Towards a Visual-Language Foundation Model for Computational Pathology

Ming Y. Lu; Bowen Chen; Drew F. K. Williamson; Richard J. Chen; Ivy Liang; Tong Ding; Guillaume Jaume; Igor Odintsov; Andrew Zhang; Long Phi Le; Georg Gerber; Anil V Parwani; Faisal Mahmood

Towards a Visual-Language Foundation Model for Computational Pathology

Ming Y. Lu, Bowen Chen, Drew F. K. Williamson, Richard J. Chen, Ivy Liang, Tong Ding, Guillaume Jaume, Igor Odintsov, Andrew Zhang, Long Phi Le, Georg Gerber, Anil V Parwani, Faisal Mahmood

TL;DR

This work introduces CONtrastive learning from Captions for Histopathology (CONCH), a visual-language foundation model developed using diverse sources of histopathology images, biomedical text, and notably over 1.17 million image-caption pairs via task-agnostic pretraining, with the potential to directly facilitate a wide array of machine learning-based workflows requiring minimal or no further supervised fine-tuning.

Abstract

The accelerated adoption of digital pathology and advances in deep learning have enabled the development of powerful models for various pathology tasks across a diverse array of diseases and patient cohorts.
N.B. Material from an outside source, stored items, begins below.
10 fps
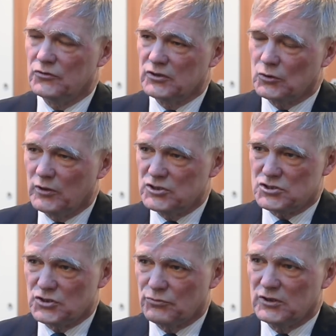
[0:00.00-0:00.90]
The
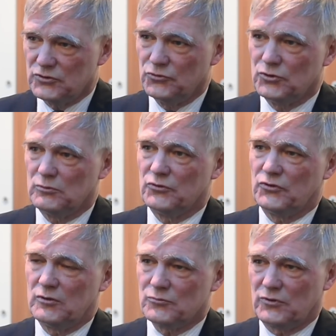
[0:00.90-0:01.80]
equation is really to do
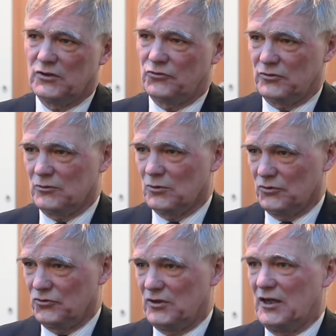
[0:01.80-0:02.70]
with price,
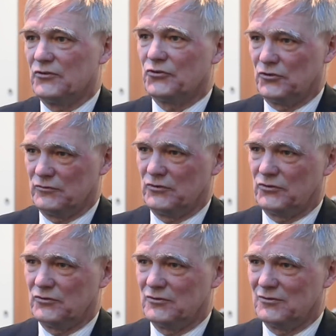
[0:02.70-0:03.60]
quality, and service.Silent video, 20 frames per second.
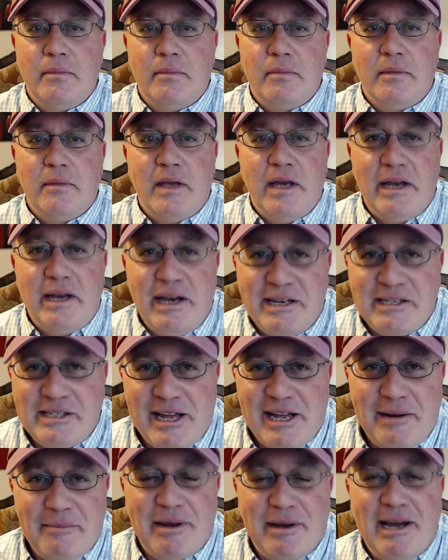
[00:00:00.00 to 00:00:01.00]
Hey guys,
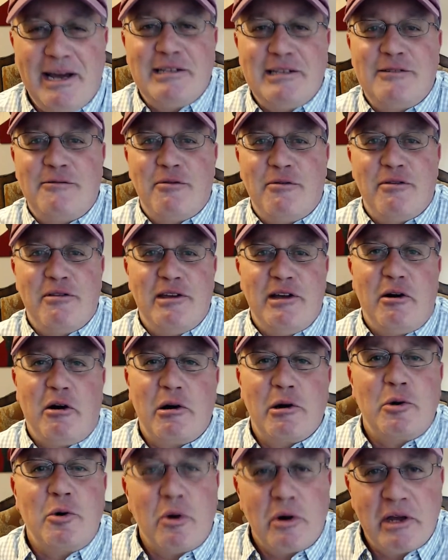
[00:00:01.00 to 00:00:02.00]
Adam Katz for the
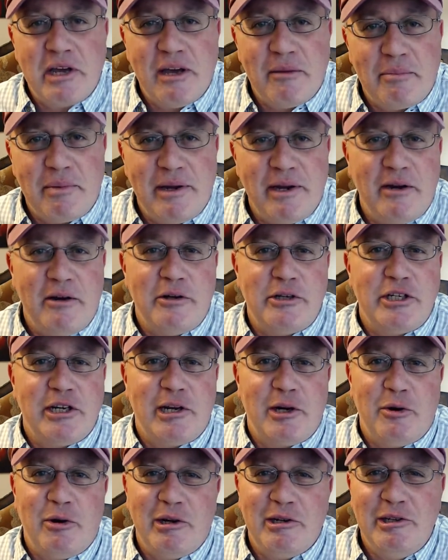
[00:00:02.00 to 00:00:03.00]
Hardcore Camping Gear
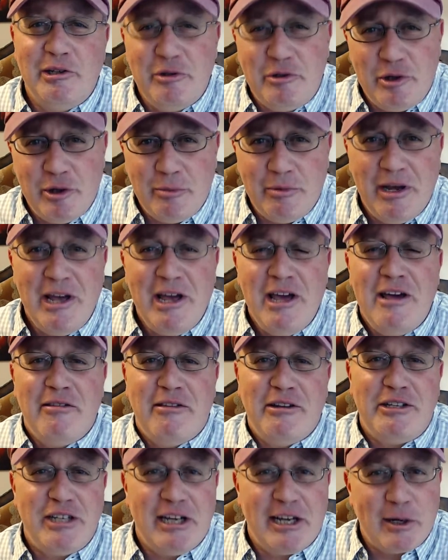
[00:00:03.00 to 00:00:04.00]
channel on YouTube, the
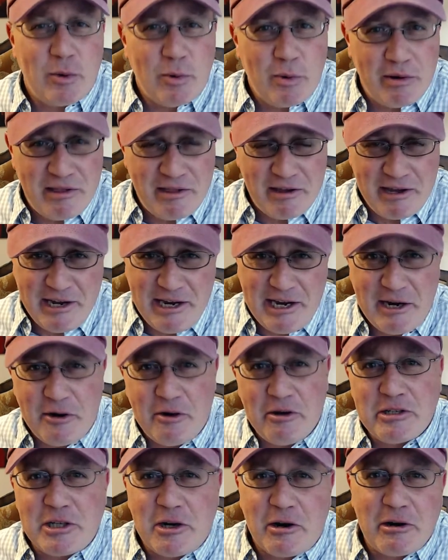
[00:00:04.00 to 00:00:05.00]
channel where the gear
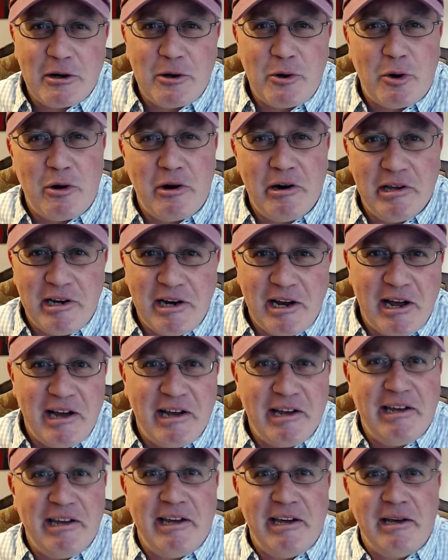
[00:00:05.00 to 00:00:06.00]
is hardcore and I
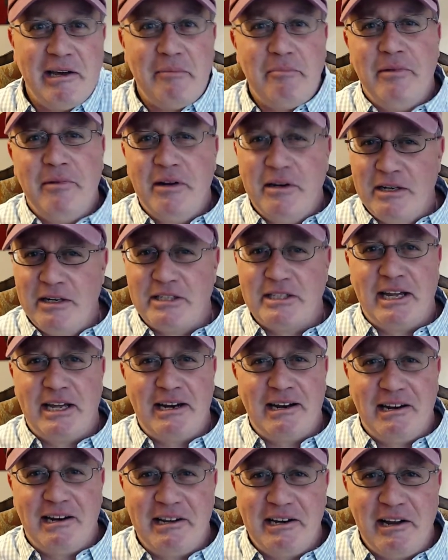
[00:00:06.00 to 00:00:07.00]
am
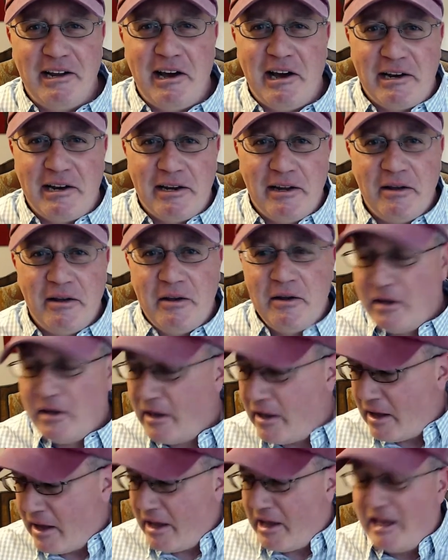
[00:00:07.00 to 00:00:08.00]
decidedly not.
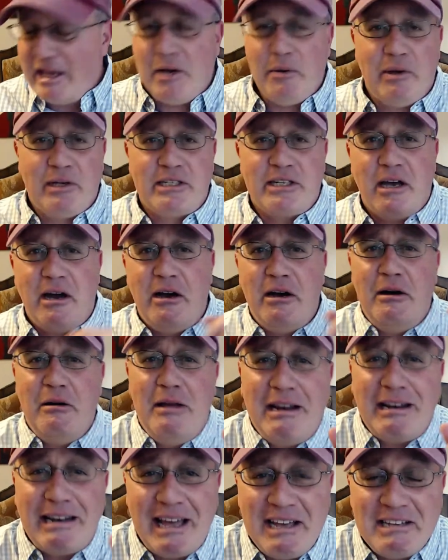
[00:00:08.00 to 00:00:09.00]
Anyways,
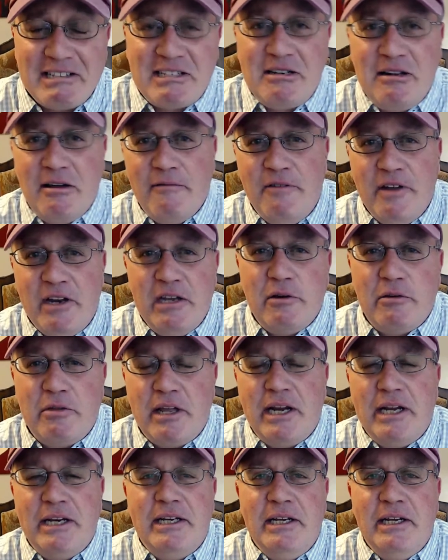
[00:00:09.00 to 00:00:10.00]
last video that
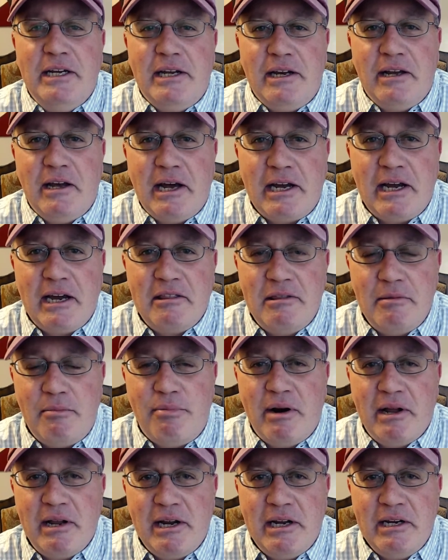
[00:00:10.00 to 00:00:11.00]
I did, I got the
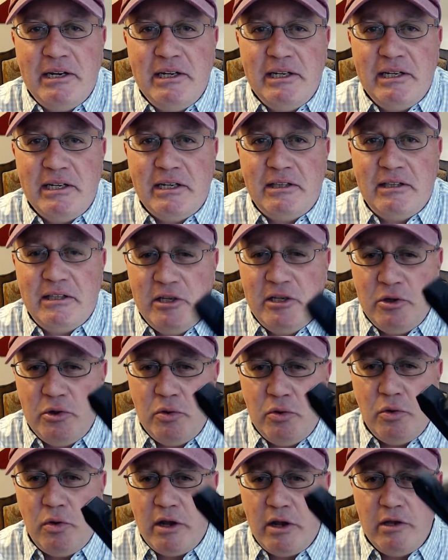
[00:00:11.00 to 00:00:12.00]
bright idea
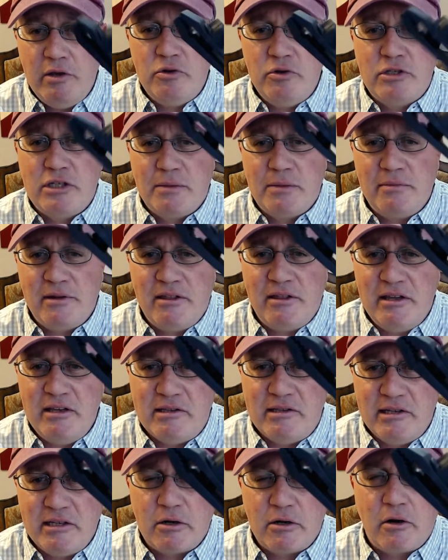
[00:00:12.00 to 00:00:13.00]
to use some of these.
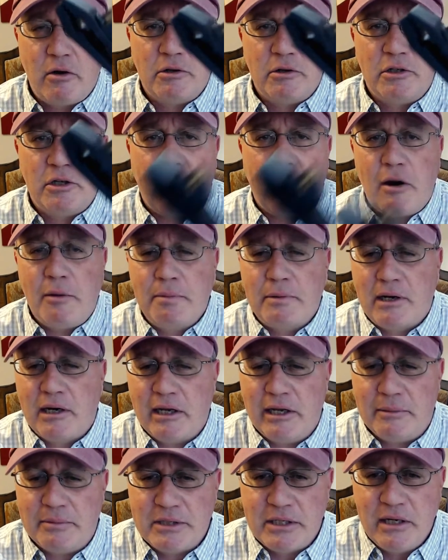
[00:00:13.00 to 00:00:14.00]
These are called tarp
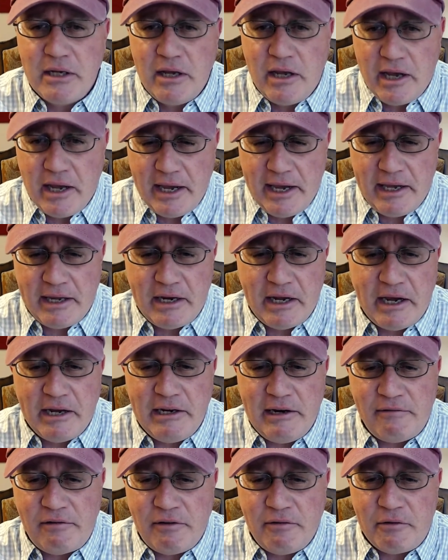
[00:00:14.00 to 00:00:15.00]
clips, and I
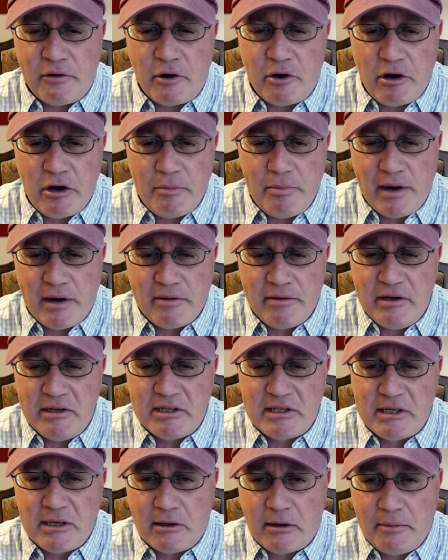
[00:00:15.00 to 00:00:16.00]
never even heard about these
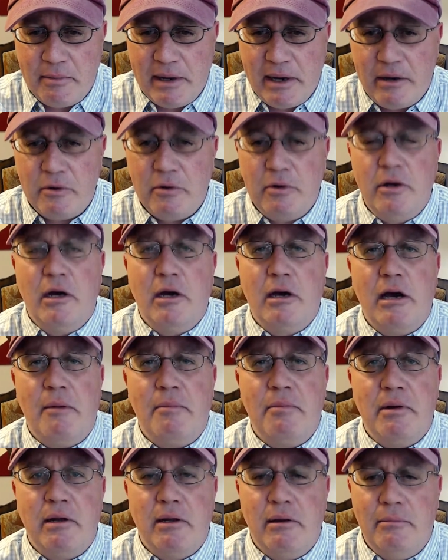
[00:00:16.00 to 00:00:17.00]
till about a
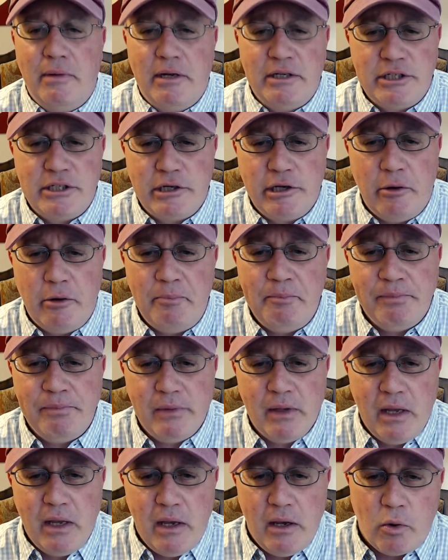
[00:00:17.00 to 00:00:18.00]
couple of months ago.
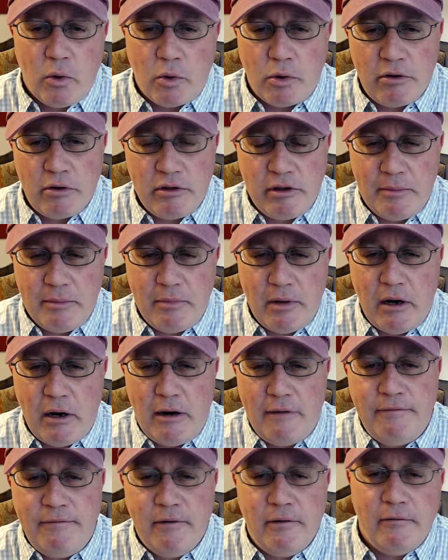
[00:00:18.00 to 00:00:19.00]
Ordered them
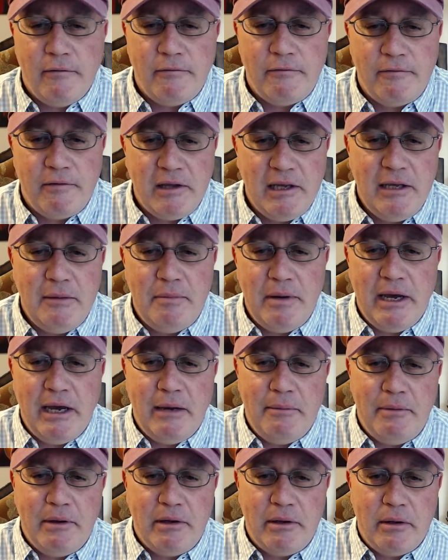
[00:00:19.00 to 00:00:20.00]
off of eBay,
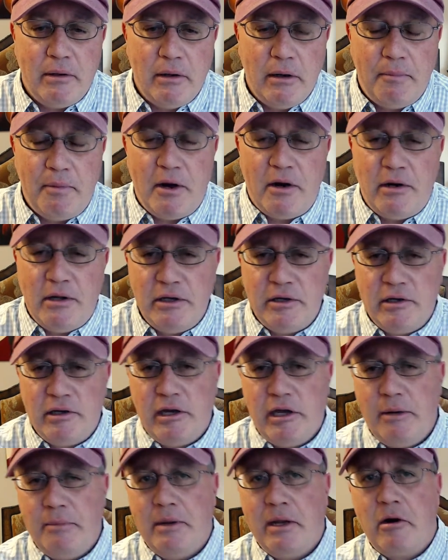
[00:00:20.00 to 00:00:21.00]
but apparently you can get
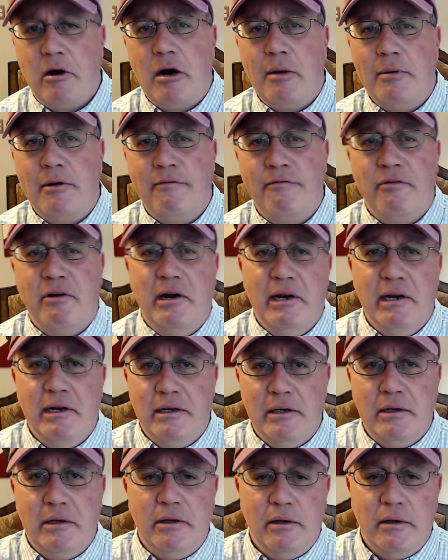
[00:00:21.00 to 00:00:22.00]
them at Harbor Freight
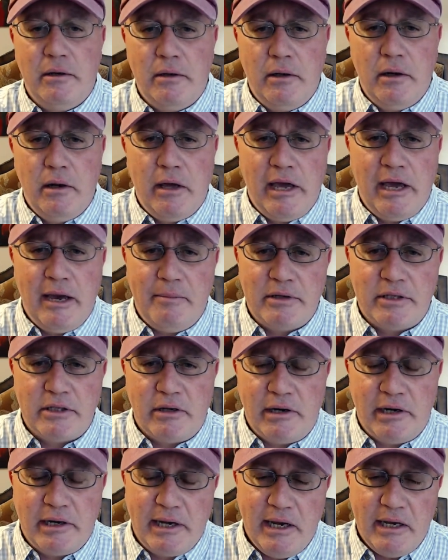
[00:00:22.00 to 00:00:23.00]
and
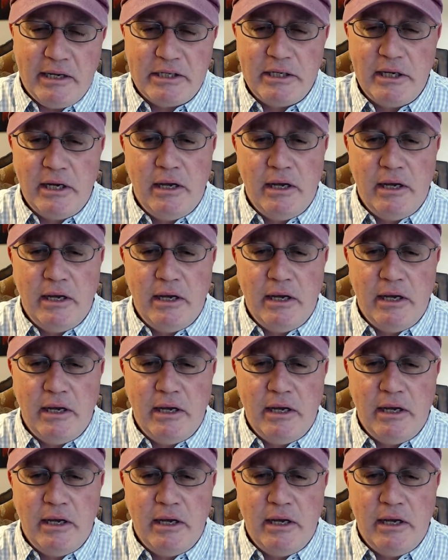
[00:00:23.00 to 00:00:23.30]
Amazon, I guess.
However, model training is often difficult due to label scarcity in the medical domain and the model's usage is limited by the specific task and disease for which it is trained. Additionally, most models in histopathology leverage only image data, a stark contrast to how humans teach each other and reason about histopathologic entities. We introduce CONtrastive learning from Captions for Histopathology (CONCH), a visual-language foundation model developed using diverse sources of histopathology images, biomedical text, and notably over 1.17 million image-caption pairs via task-agnostic pretraining. Evaluated on a suite of 13 diverse benchmarks, CONCH can be transferred to a wide range of downstream tasks involving either or both histopathology images and text, achieving state-of-the-art performance on histology image classification, segmentation, captioning, text-to-image and image-to-text retrieval. CONCH represents a substantial leap over concurrent visual-language pretrained systems for histopathology, with the potential to directly facilitate a wide array of machine learning-based workflows requiring minimal or no further supervised fine-tuning.

Towards a Visual-Language Foundation Model for Computational Pathology

TL;DR

Abstract

Paper Structure (1 section, 3 equations, 15 figures, 38 tables)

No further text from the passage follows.